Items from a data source
※

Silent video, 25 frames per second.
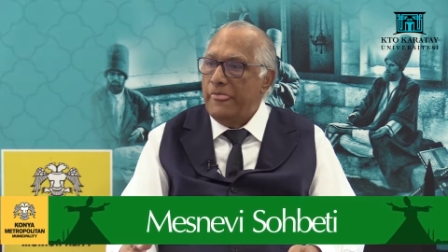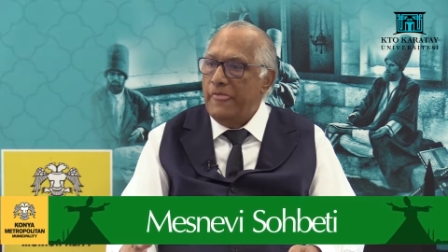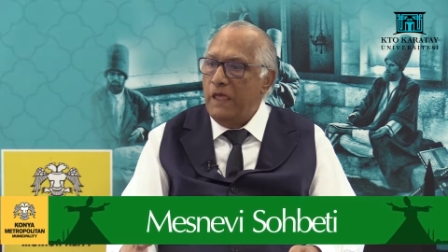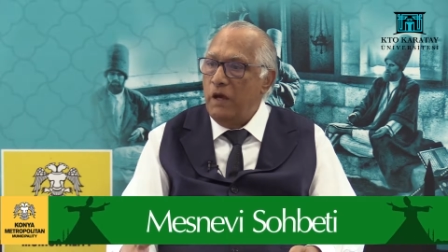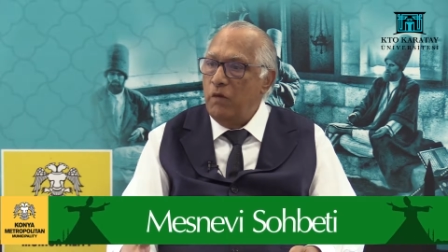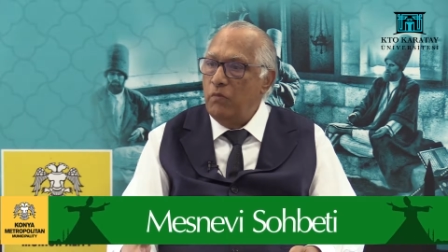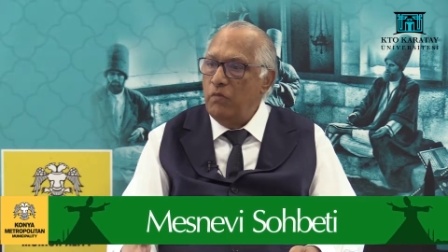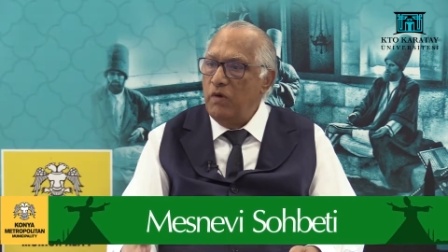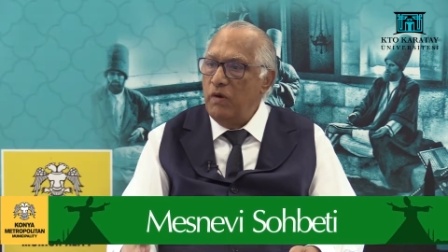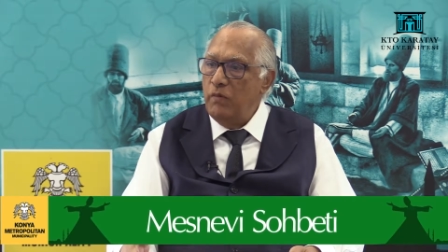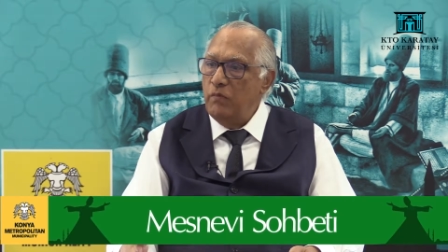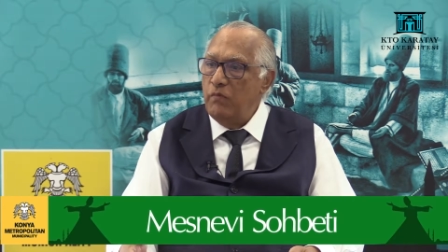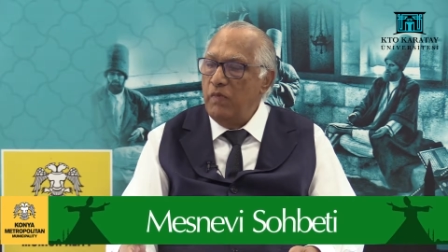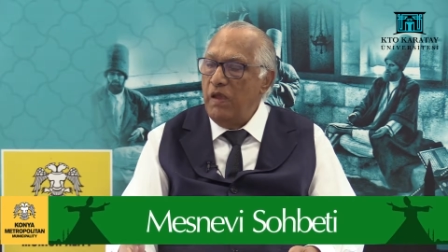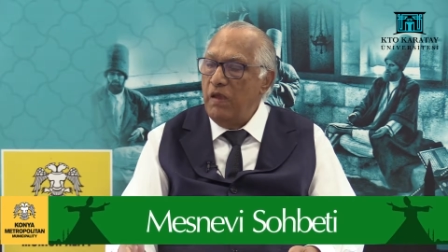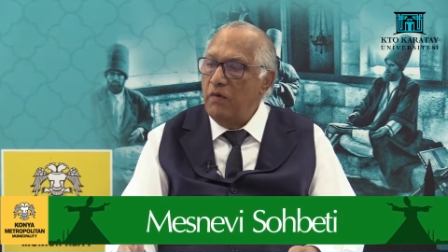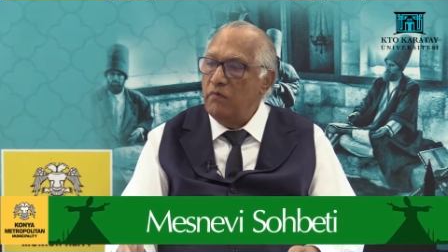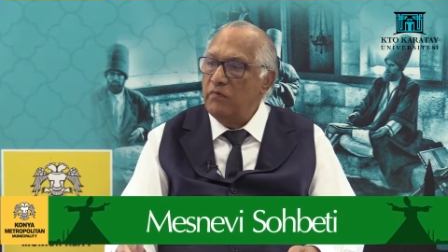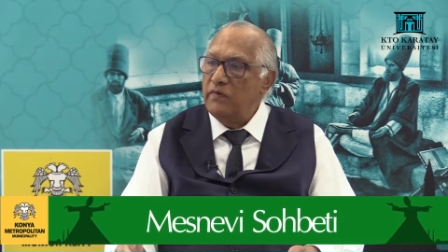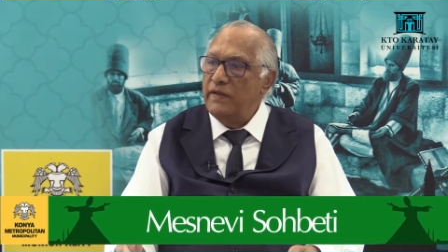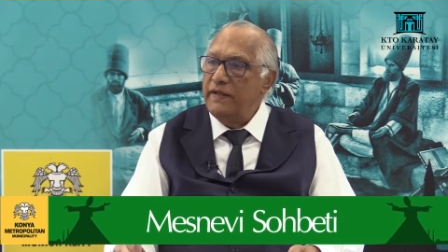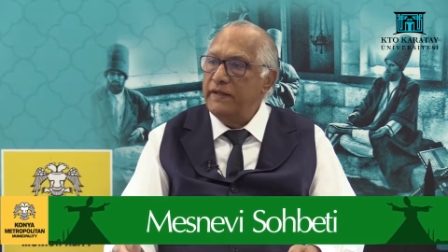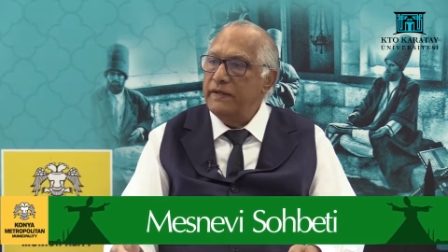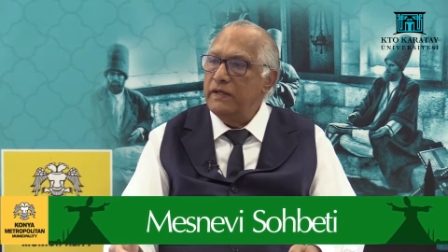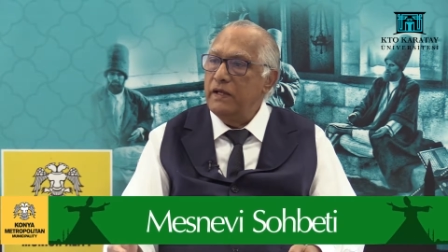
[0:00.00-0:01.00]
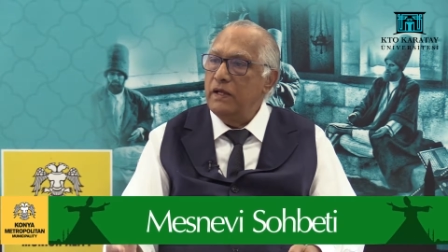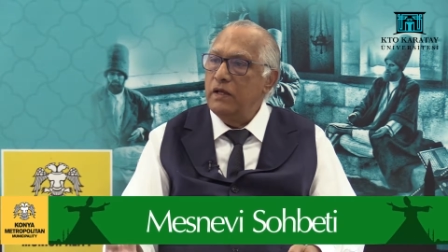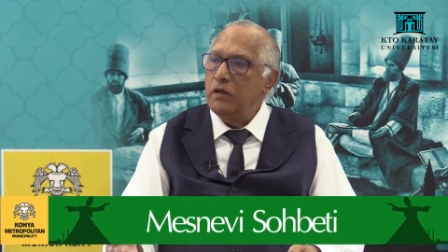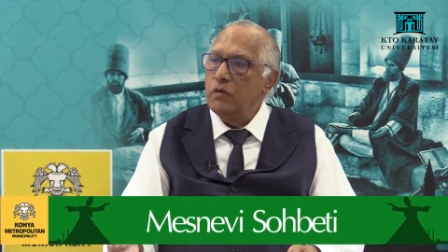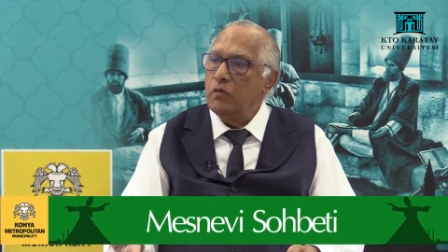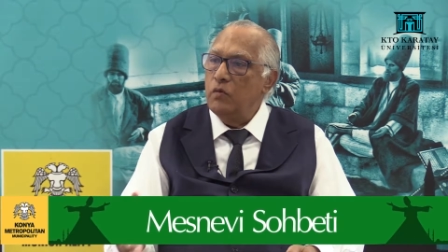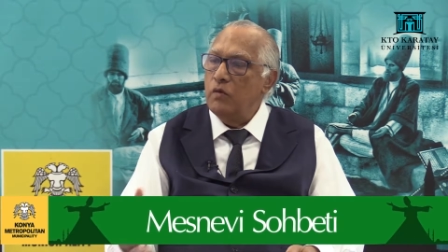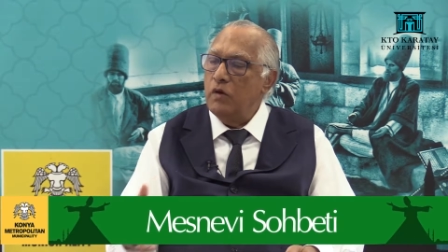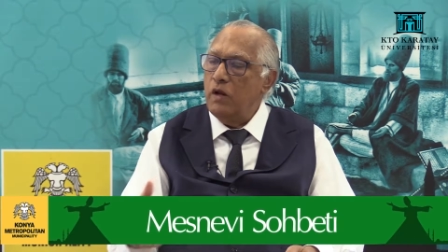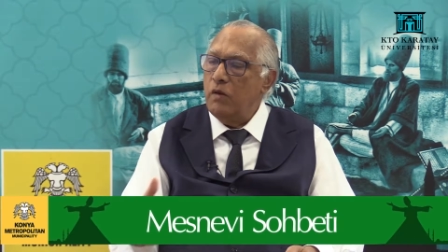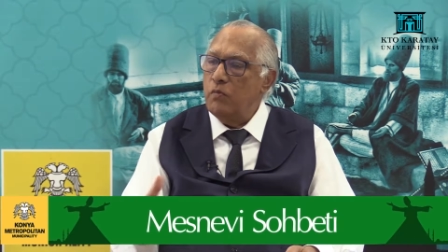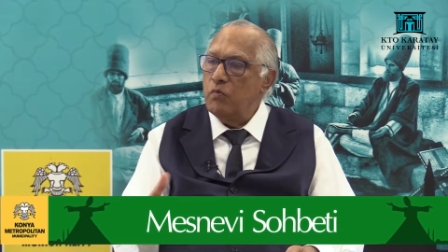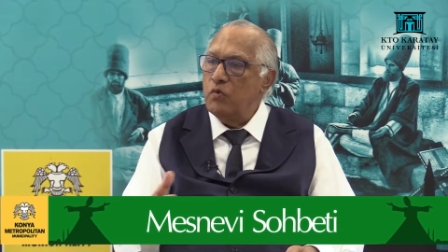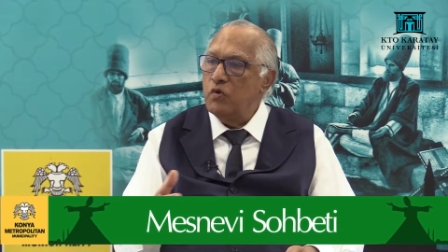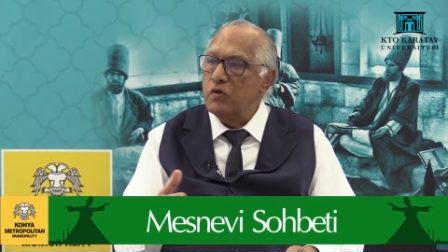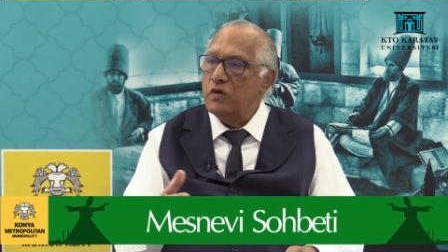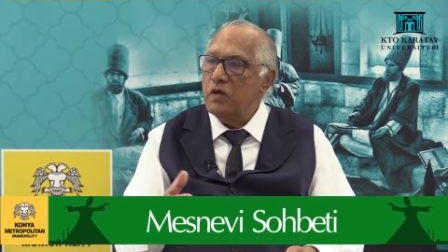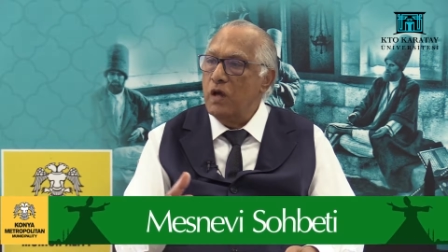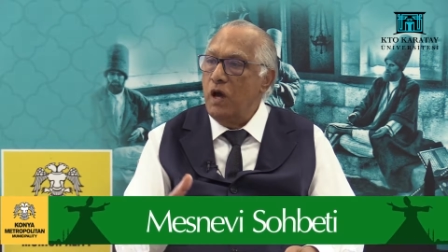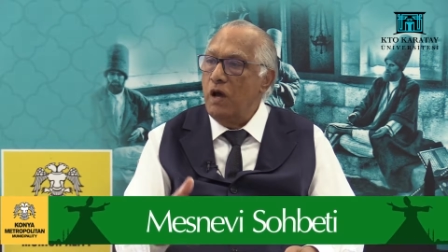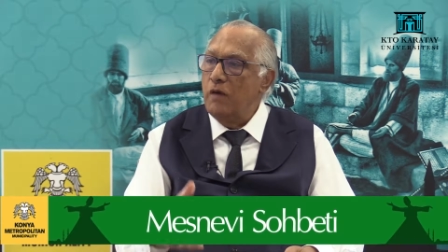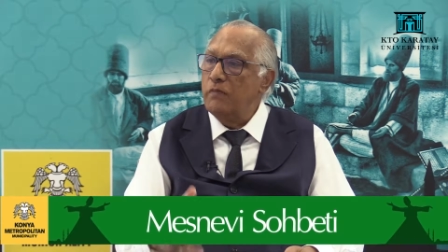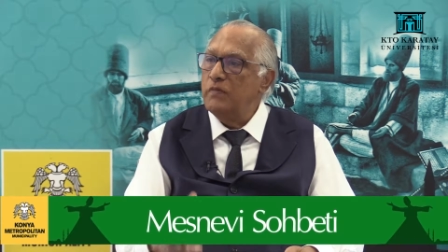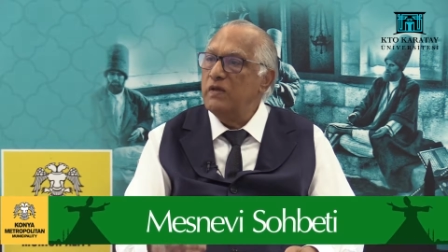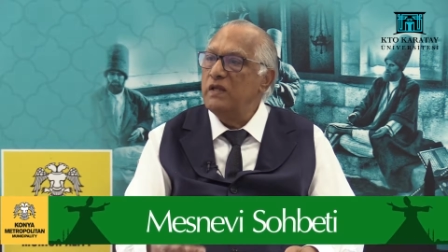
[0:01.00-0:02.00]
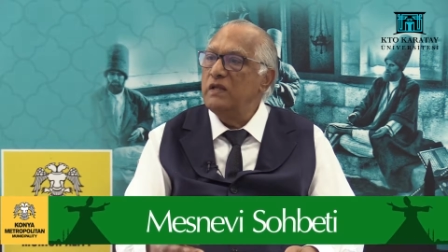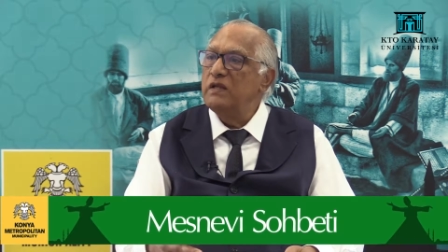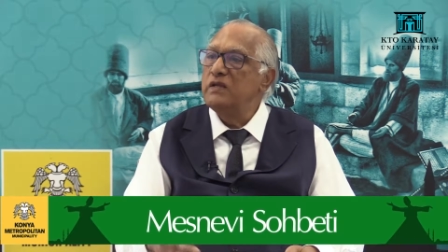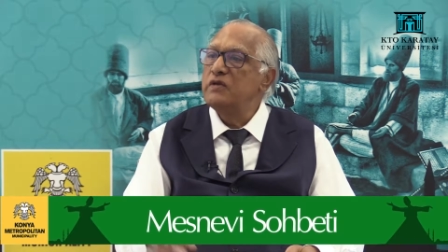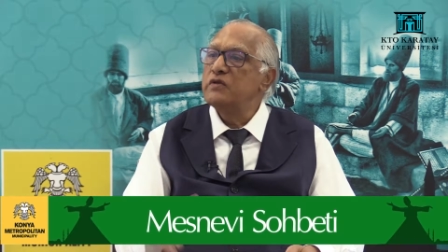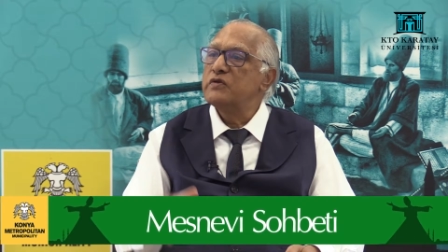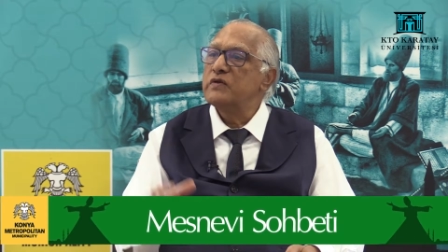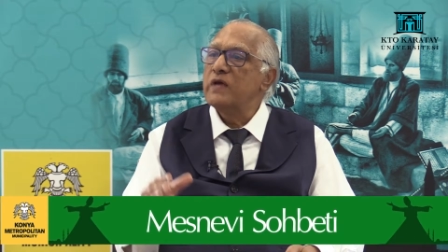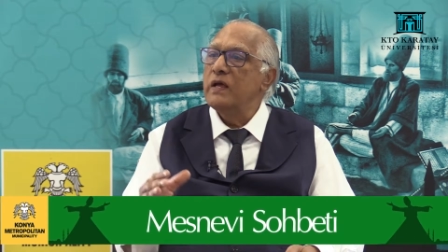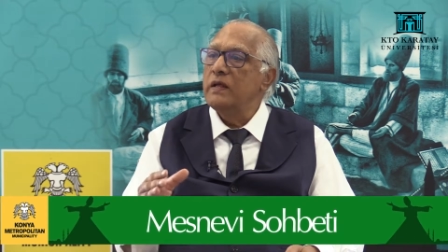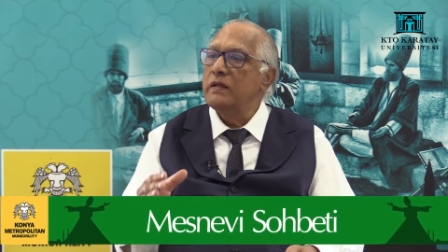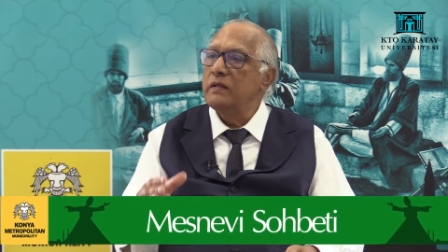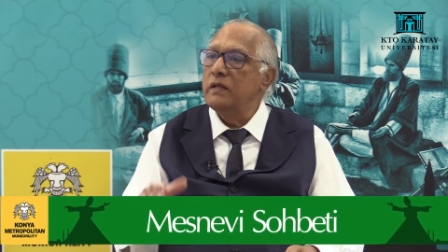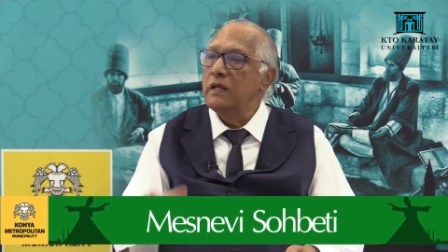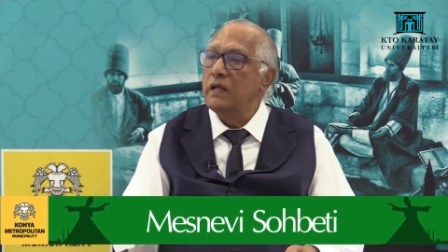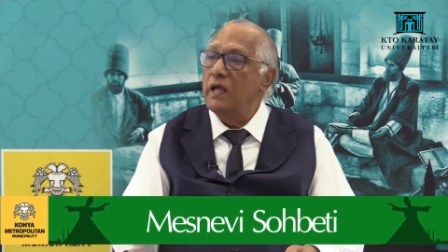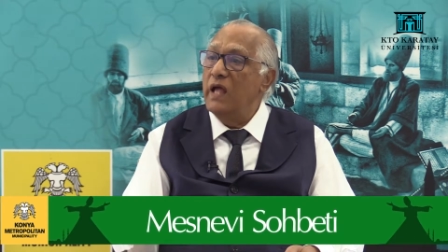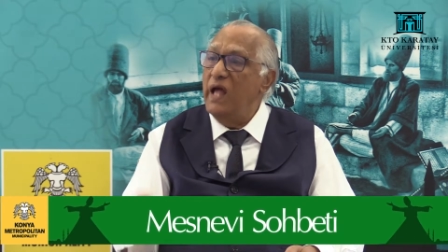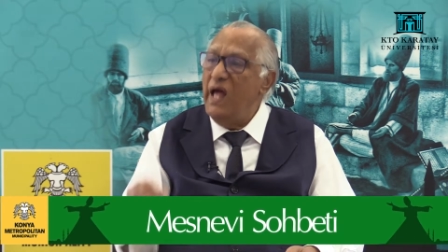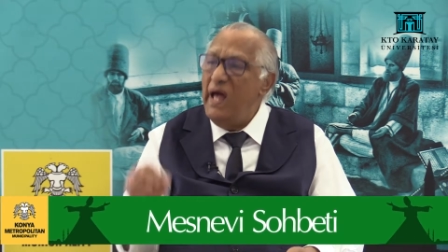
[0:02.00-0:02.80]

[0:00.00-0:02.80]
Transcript: Ama Mevlana'ya göre bu kamil insan değil.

※

WORK TO COMPLETE: Give all entries again verbatim, without any images.

TASK RESPONSE:
Silent video, 25 frames per second.
[0:00.00-0:01.00]
[0:01.00-0:02.00]
[0:02.00-0:02.80]

[0:00.00-0:02.80]
Transcript: Ama Mevlana'ya göre bu kamil insan değil.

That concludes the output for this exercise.